Personal information
- Born: 3 October 1879 Tighnabruaich, Scotland
- Died: 18 April 1951 (aged 71) Glasgow, Scotland

Sport
- Sport: Athletics
- Event: Hammer / Shot put
- Club: West of Scotland Harriers, Kyles Athletic Shinty Club

= Tom Nicolson =

British hammer thrower and shot putter

Thomas Rae Nicolson (3 October 1879 – 18 April 1951) from Tighnabruaich was a British and Scottish track and field athlete who competed in the 1908 Summer Olympics and in the 1920 Summer Olympics.

== Biography ==
Nicolson became the National shot put champion and National hammer throw champion after winning the AAA Championships titles at the 1903 AAA Championships. He would go on to win the AAA Championships hammer title six times in total, with further successes coming in 1904, 1905, 1907, 1909, and 1912.
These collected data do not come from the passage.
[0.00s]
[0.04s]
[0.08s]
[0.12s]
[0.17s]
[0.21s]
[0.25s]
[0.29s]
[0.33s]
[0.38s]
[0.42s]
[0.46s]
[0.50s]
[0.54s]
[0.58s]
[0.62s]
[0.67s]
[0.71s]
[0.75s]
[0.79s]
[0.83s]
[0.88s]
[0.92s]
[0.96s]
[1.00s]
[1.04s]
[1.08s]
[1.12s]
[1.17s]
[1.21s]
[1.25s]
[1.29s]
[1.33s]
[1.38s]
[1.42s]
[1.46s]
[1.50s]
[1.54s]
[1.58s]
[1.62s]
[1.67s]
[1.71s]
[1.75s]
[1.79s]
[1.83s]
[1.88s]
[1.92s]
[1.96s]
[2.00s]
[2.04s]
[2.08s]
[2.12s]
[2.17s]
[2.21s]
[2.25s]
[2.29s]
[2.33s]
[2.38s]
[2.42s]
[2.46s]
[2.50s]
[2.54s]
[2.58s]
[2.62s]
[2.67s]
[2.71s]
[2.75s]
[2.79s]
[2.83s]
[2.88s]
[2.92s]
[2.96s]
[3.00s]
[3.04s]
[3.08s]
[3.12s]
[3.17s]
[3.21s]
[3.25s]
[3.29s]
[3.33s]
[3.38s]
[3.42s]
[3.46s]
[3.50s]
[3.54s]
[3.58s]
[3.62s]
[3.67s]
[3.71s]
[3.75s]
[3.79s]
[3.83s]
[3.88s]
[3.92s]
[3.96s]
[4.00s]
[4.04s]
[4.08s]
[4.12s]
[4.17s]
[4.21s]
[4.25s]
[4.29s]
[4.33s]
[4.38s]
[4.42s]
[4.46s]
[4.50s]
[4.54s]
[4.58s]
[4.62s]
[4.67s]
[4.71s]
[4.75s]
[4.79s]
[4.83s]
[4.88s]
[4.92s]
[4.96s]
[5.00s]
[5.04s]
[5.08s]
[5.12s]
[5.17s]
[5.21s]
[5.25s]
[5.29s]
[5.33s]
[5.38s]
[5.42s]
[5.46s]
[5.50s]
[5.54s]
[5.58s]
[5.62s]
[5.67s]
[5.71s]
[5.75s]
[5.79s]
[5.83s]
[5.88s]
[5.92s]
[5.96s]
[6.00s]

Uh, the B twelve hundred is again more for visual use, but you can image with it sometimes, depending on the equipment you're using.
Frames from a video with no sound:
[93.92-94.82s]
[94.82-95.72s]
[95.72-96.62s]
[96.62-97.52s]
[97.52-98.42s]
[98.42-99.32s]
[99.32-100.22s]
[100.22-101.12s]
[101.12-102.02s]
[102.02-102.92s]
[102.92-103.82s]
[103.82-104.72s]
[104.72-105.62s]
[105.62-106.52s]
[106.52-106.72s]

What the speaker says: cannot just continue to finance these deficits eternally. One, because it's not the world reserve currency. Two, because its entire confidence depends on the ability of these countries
Nicolson represented Great Britain at the 1908 Summer Olympics in London, where he finished fourth in the hammer throw competition. He also participated in the shot put event, but his final ranking is unknown. Twelve years later, he finished sixth in the hammer throw competition.

Rae was a keen shinty player for Kyles Athletic, captaining the side alongside six of his brothers. He is believed to be the only shinty summer Olympian.